What’s the difference: QA Engineer with AI tools, AI QA Engineer and ML Evaluation Engineer

Stop calling it “QA AI Testing” if you’re just using ChatGPT to write scripts. 🛑
There’s massive confusion in the market between three completely different roles. If you’re hiring or pivoting, you need to know the difference:
1. QA Engineer with AI tools
Goal: Efficiency.
The Reality: You’re testing a traditional, deterministic product. You just use ChatGPT to generate test cases, or use Cursor/Claude Code for test automation. It’s “vibe-coding” for old-school tasks.
2. AI QA Engineer
Goal: Integration health check
The Reality: Testing how an LLM chat looks inside a CRM. You check if it’s polite and doesn’t break the UI. You’re still using asserts, just with a bit more “flavor.”
3. ML Evaluation Engineer
Goal: Managing the inherent chaos of non-deterministic models.
The Reality: You don’t use Asserts; you use Statistical Metrics.
The Tools: Evaluation harnesses (like EleutherAI), Python-driven metric modules.
Why the 3rd one is a different beast:
- Probability > Determinism: You’re not checking if 2+2=4. You’re checking if a metric score of 0.87 is acceptable for your specific use case.

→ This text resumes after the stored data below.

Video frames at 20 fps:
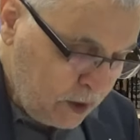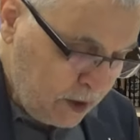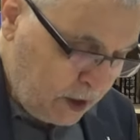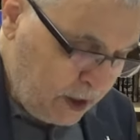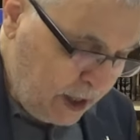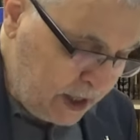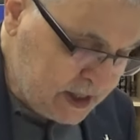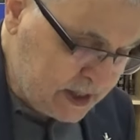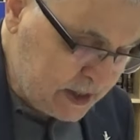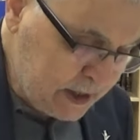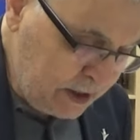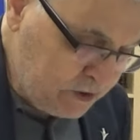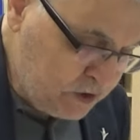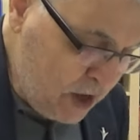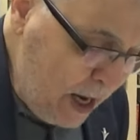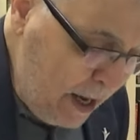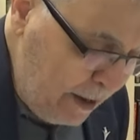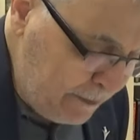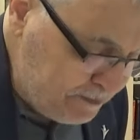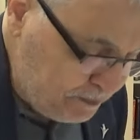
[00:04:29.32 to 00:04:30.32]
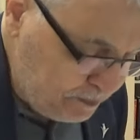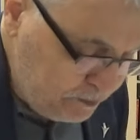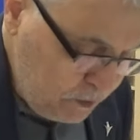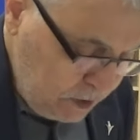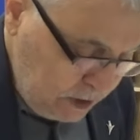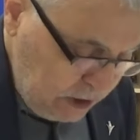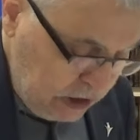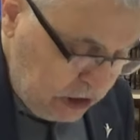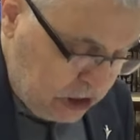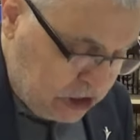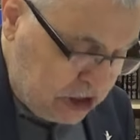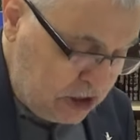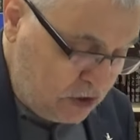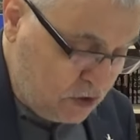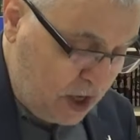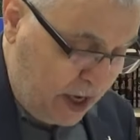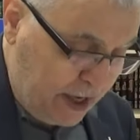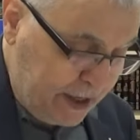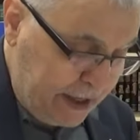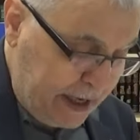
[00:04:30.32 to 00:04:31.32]
haslatan iki
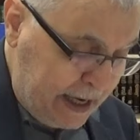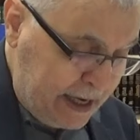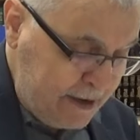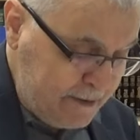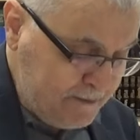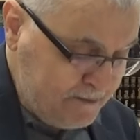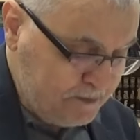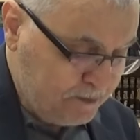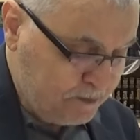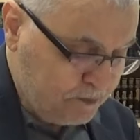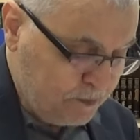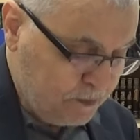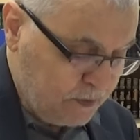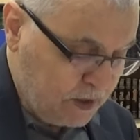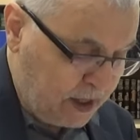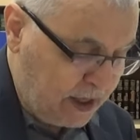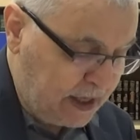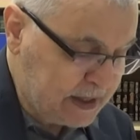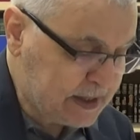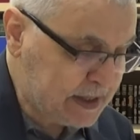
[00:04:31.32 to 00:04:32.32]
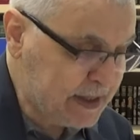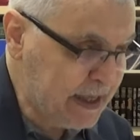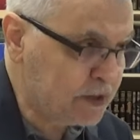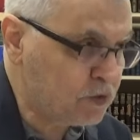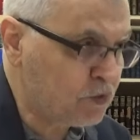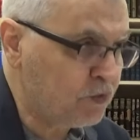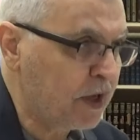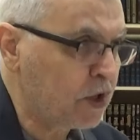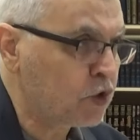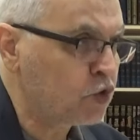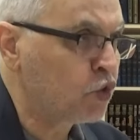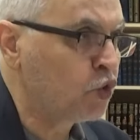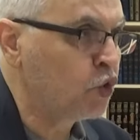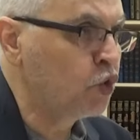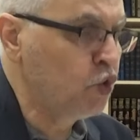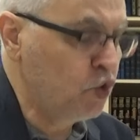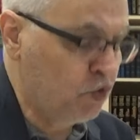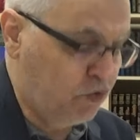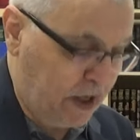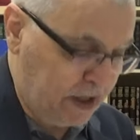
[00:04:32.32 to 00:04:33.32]
tane haslet var,
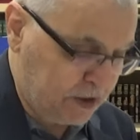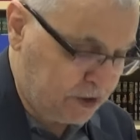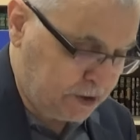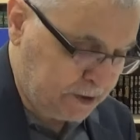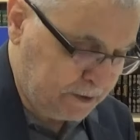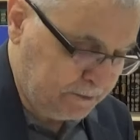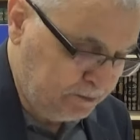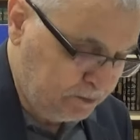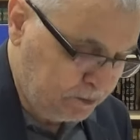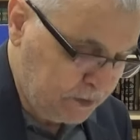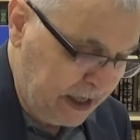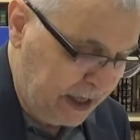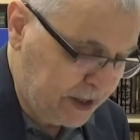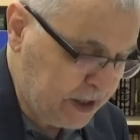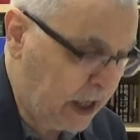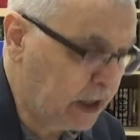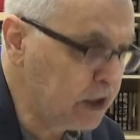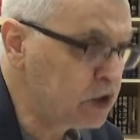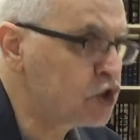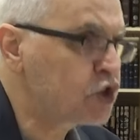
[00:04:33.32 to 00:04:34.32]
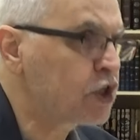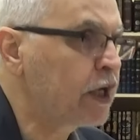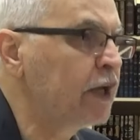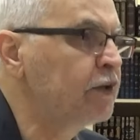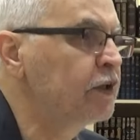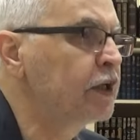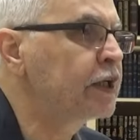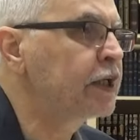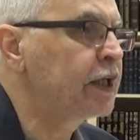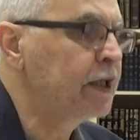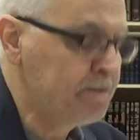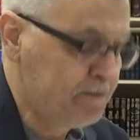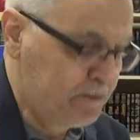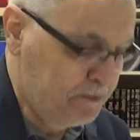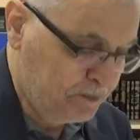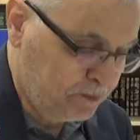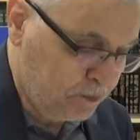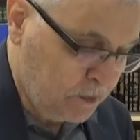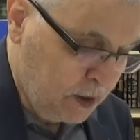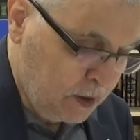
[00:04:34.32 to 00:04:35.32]
huy var. Yani alışkanlık. Evet.
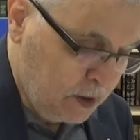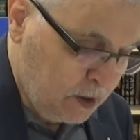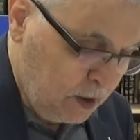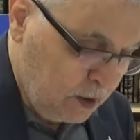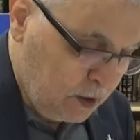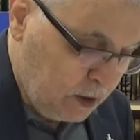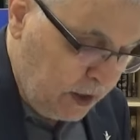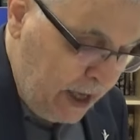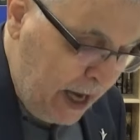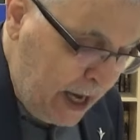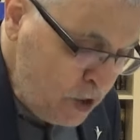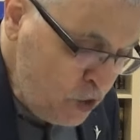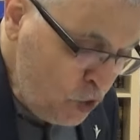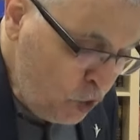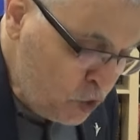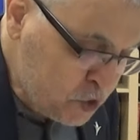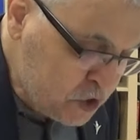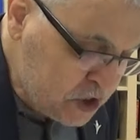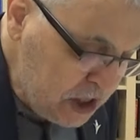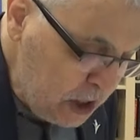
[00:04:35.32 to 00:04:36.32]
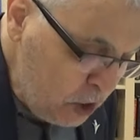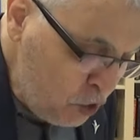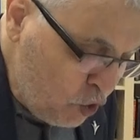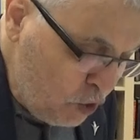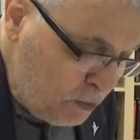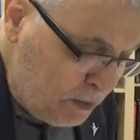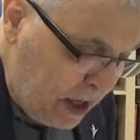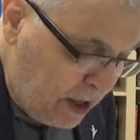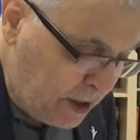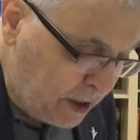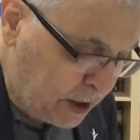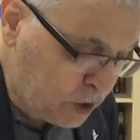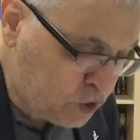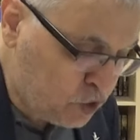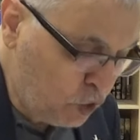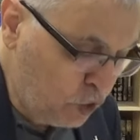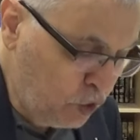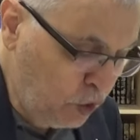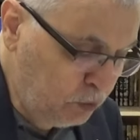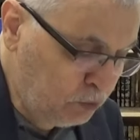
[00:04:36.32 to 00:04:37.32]
La yuhsihuma
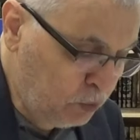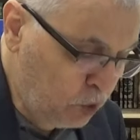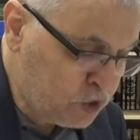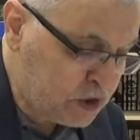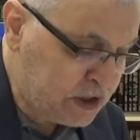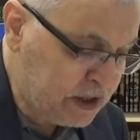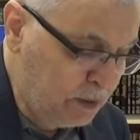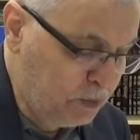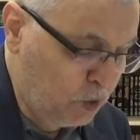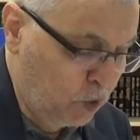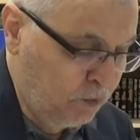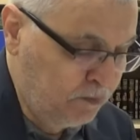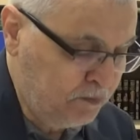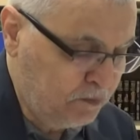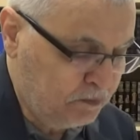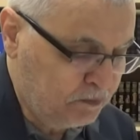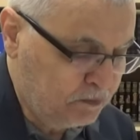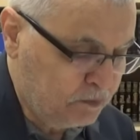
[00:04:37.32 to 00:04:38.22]
raculun muslimun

- Cost is a Metric: In ML Eval, token spend is as important as latency. If your agent is “smart” but costs $2 per request, you’ve failed the test.
- Speed is everything: In the current market, a fast 7B model often beats a slow 70B model. Performance testing isn’t an “extra”—it’s the core.
Conclusion
Traditional QA = Finding bugs.
ML Evaluation = Measuring uncertainty.